On learning effective ensembles of deep neural networks for intrusion detection

Classification-oriented Machine Learning methods are a precious tool, in modern Intrusion Detection Systems (IDSs), for discriminating between suspected intrusion attacks and normal behaviors. Many recent proposals in this field leveraged Deep Neural Network (DNN) methods, capable of learning effective hierarchical data representations automatically. However, many of these solutions were validated on data featuring stationary distributions and/or large amounts of training examples. By contrast, in real IDS applications, different kinds of attack tend to occur over time, and only a small fraction of the data instances is labeled (usually with far fewer examples of attacks than of normal behavior).

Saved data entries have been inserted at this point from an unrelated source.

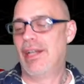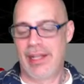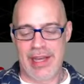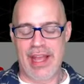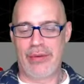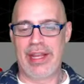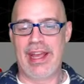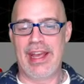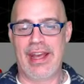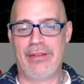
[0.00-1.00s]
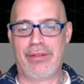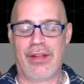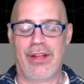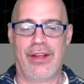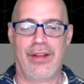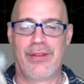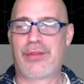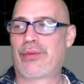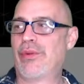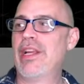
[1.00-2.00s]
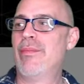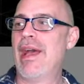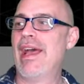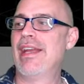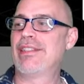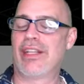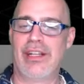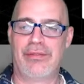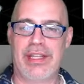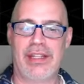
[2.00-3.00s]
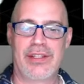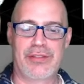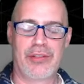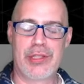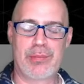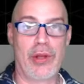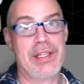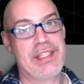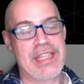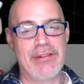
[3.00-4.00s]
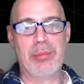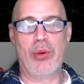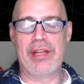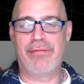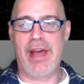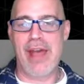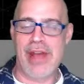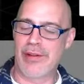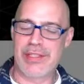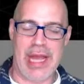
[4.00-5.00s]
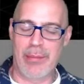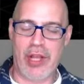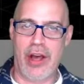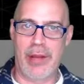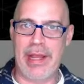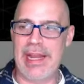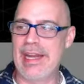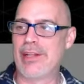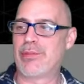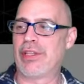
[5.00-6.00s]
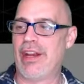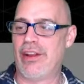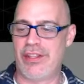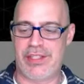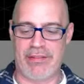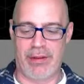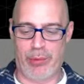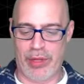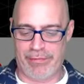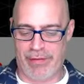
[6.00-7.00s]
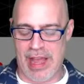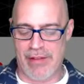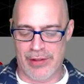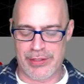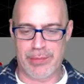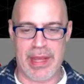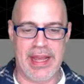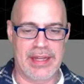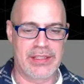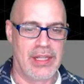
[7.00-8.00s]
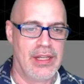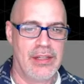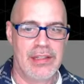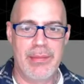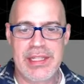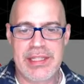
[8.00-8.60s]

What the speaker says: And now we have 3 bags of the Sluice Boy 7.5 ounces. I'm calling them 8 ounce, but they are the 7.5 ounce bags. Let meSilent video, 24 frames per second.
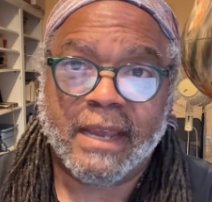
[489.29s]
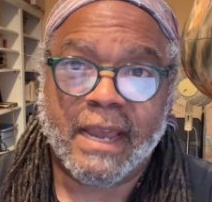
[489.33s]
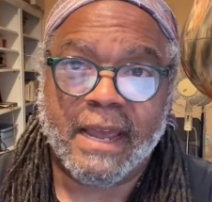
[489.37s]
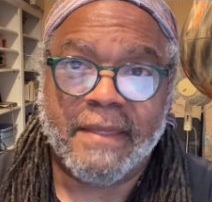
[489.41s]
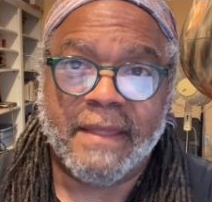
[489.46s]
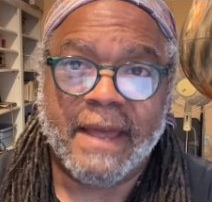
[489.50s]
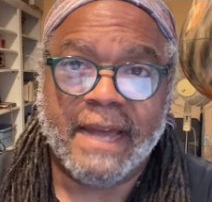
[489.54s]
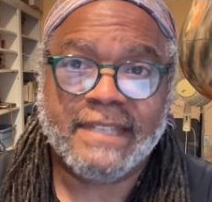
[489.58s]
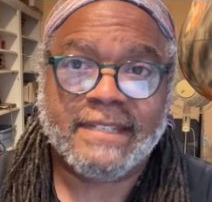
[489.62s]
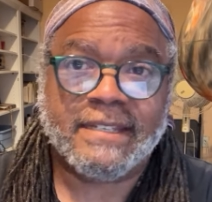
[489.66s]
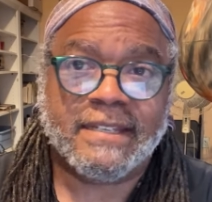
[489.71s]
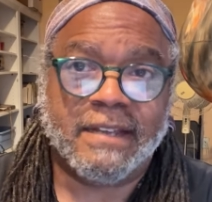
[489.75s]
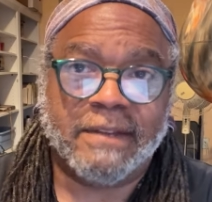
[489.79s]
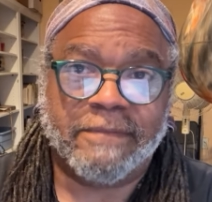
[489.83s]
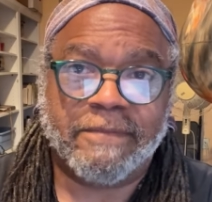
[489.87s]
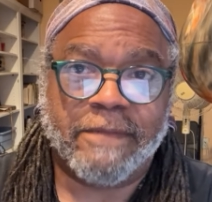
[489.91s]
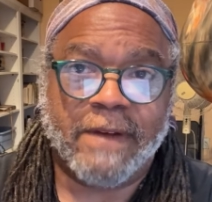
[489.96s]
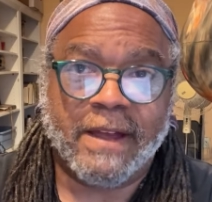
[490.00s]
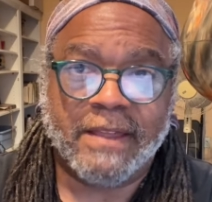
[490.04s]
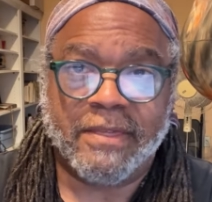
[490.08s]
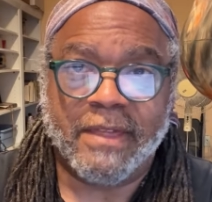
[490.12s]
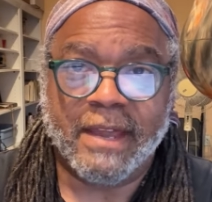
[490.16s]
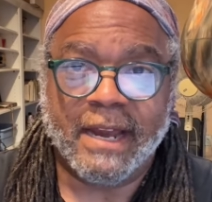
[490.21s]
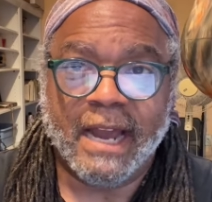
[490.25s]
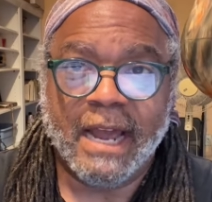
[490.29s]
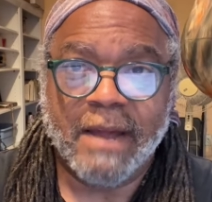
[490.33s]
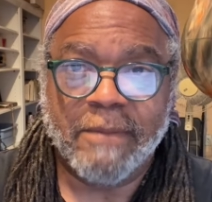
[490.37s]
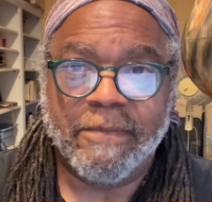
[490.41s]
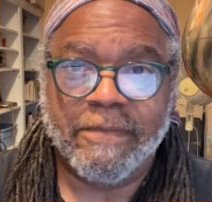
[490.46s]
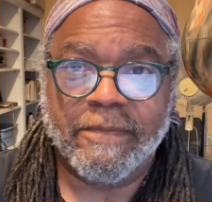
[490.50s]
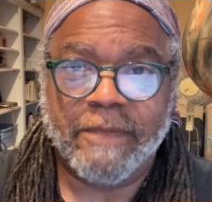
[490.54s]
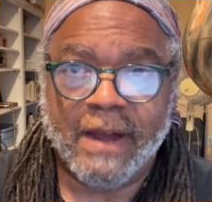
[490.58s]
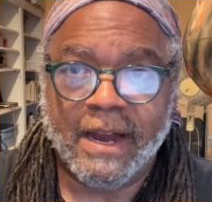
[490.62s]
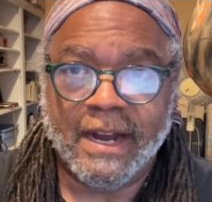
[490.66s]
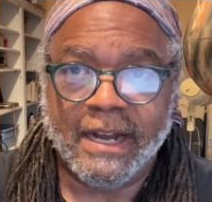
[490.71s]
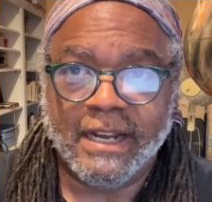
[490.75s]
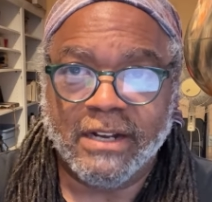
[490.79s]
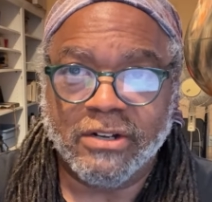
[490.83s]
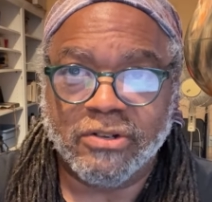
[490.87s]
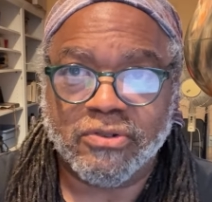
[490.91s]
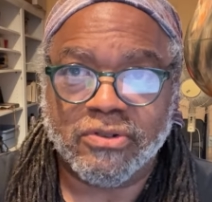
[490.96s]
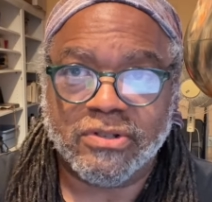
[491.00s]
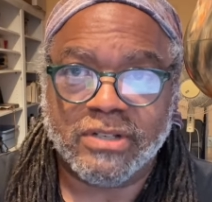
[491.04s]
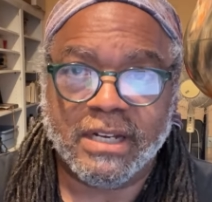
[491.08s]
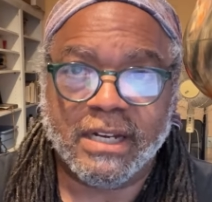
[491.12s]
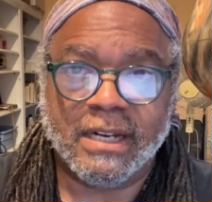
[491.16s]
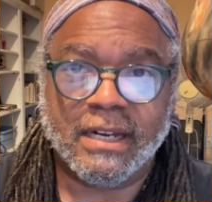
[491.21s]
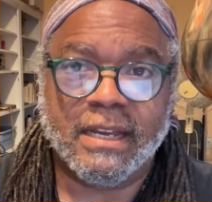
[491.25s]
And that's mm-hmm. the fun thing I find
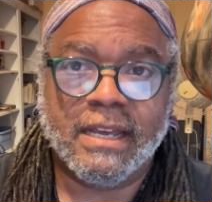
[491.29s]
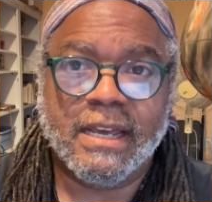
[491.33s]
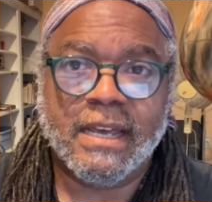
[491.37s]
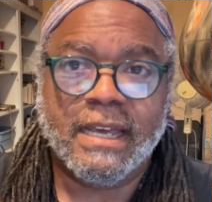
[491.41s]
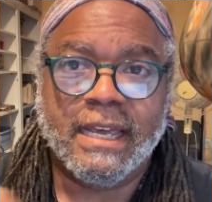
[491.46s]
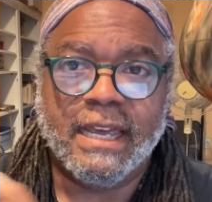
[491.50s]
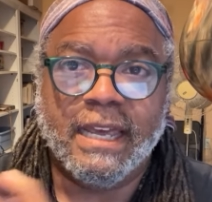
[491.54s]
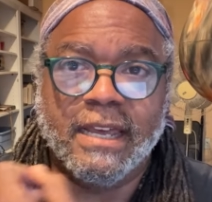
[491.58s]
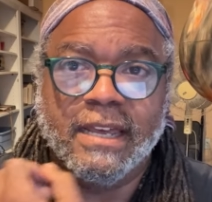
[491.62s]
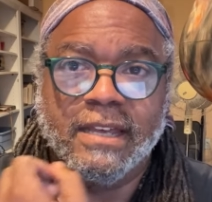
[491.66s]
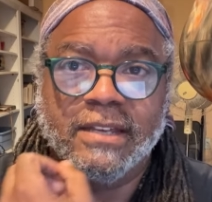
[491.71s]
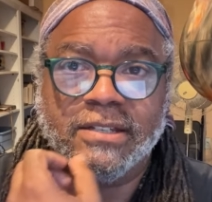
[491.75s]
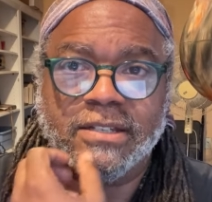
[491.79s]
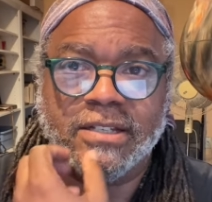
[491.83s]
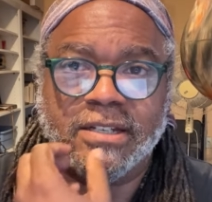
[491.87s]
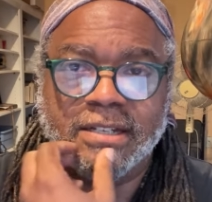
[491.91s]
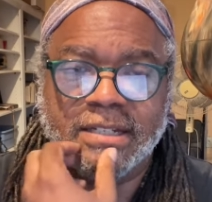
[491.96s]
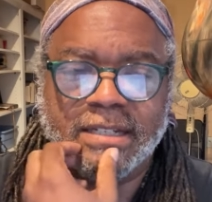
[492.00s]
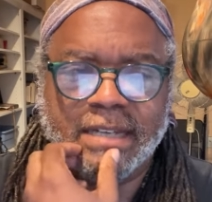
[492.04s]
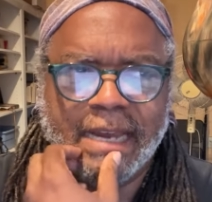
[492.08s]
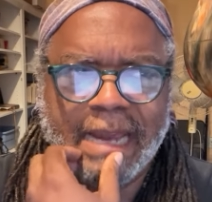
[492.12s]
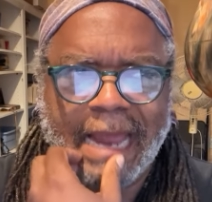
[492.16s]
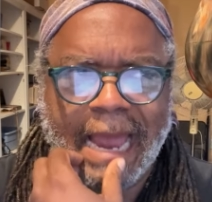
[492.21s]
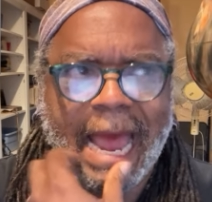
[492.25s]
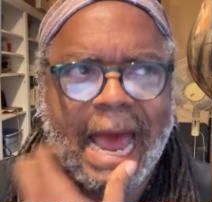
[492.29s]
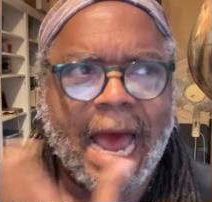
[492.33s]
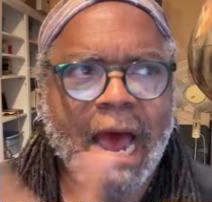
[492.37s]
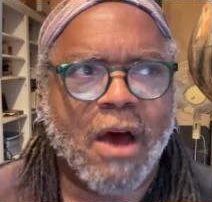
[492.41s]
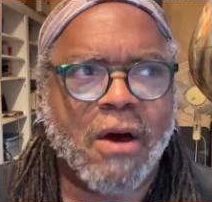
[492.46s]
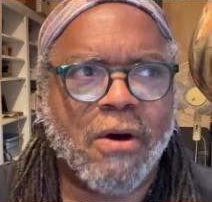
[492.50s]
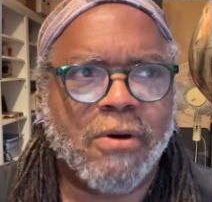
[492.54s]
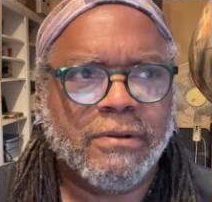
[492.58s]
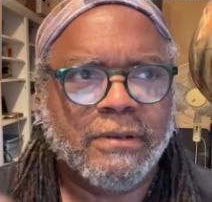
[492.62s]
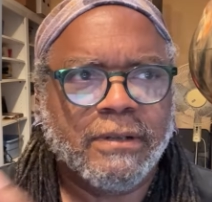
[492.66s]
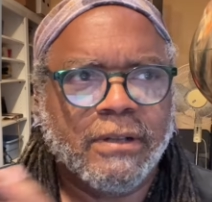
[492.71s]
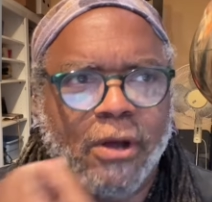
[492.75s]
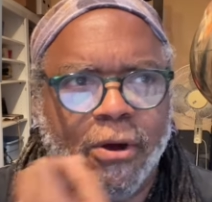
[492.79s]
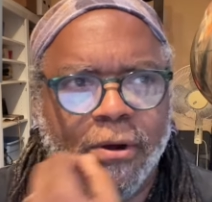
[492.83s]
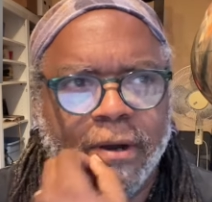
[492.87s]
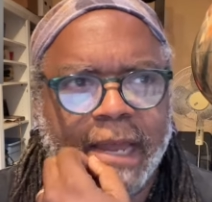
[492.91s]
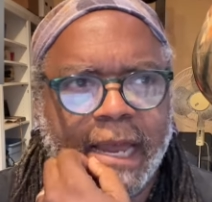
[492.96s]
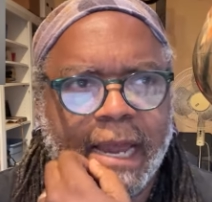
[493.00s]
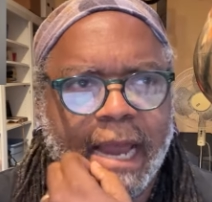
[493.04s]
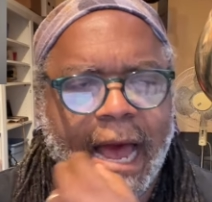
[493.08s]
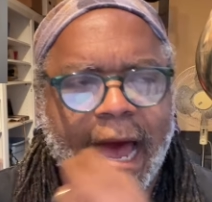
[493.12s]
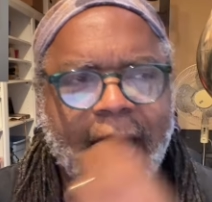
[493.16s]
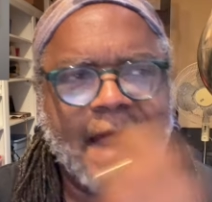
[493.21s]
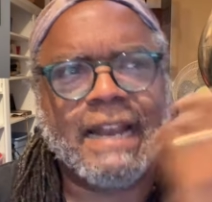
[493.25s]
interesting is to say how
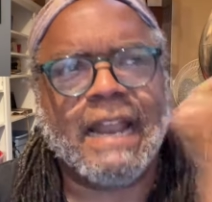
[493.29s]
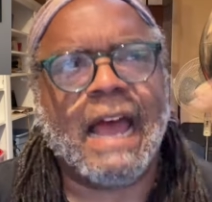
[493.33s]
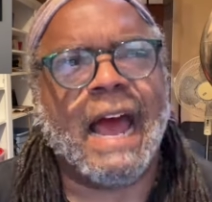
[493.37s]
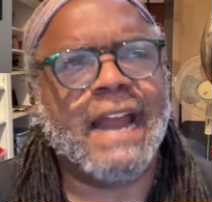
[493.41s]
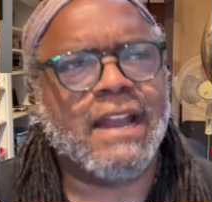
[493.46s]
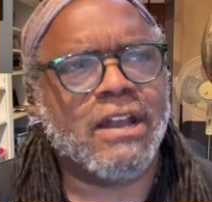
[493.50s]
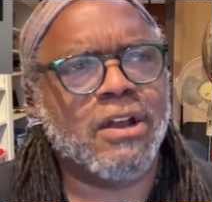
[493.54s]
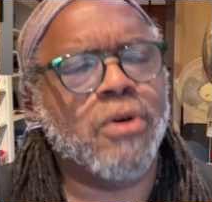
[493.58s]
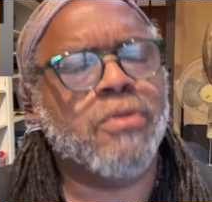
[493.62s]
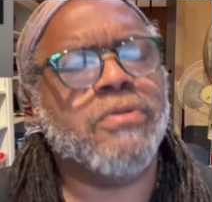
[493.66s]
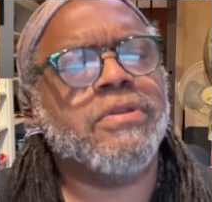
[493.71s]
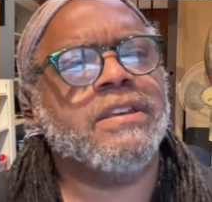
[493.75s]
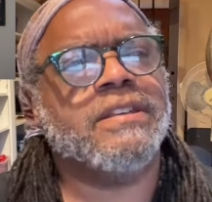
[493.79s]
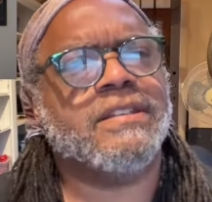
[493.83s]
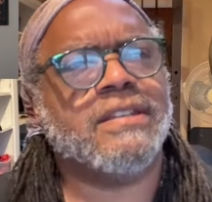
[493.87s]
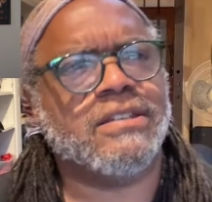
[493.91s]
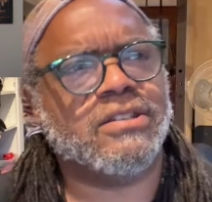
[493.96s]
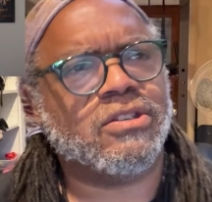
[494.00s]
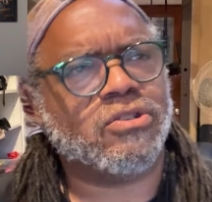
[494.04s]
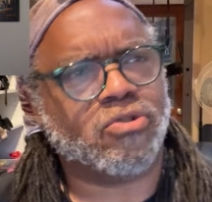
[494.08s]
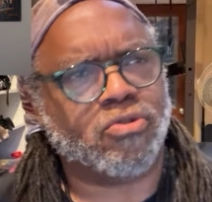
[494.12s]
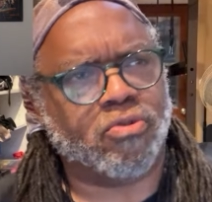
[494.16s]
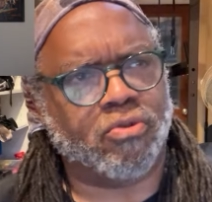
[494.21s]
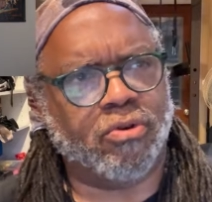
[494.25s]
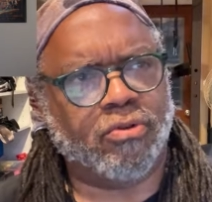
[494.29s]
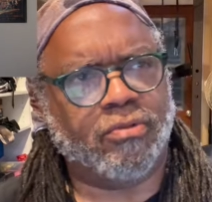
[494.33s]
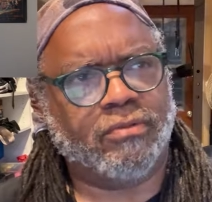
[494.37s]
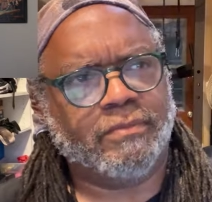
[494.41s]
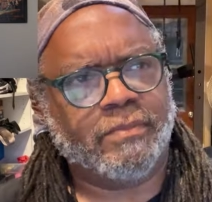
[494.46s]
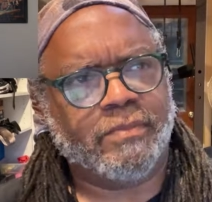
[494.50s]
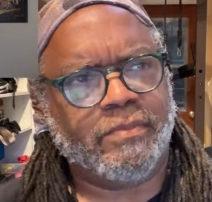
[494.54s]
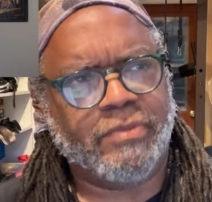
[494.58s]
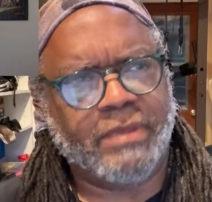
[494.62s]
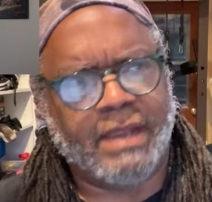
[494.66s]
okay, I, I know this is true.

A novel ensemble-based Deep Learning framework is proposed here that tries to face the challenging issues above. Basically, the non-stationary nature of IDS log data is faced by maintaining an ensemble consisting of a number of specialized base DNN classifiers, trained on disjoint chunks of the data instances' stream, plus a combiner model (reasoning on both the base classifiers predictions and original instance features). In order to learn deep base classifiers effectively from small training samples, an ad-hoc shared DNN architecture is adopted, featuring a combination of dropout capabilities, skip- connections, along with a cost-sensitive loss (for dealing with unbalanced data). Tests results, conducted on two benchmark IDS datasets and involving several competitors, confirmed the effectiveness of our proposal (in terms of both classification accuracy and robustness to data scarcity), and allowed us to evaluate different ensemble combination schemes.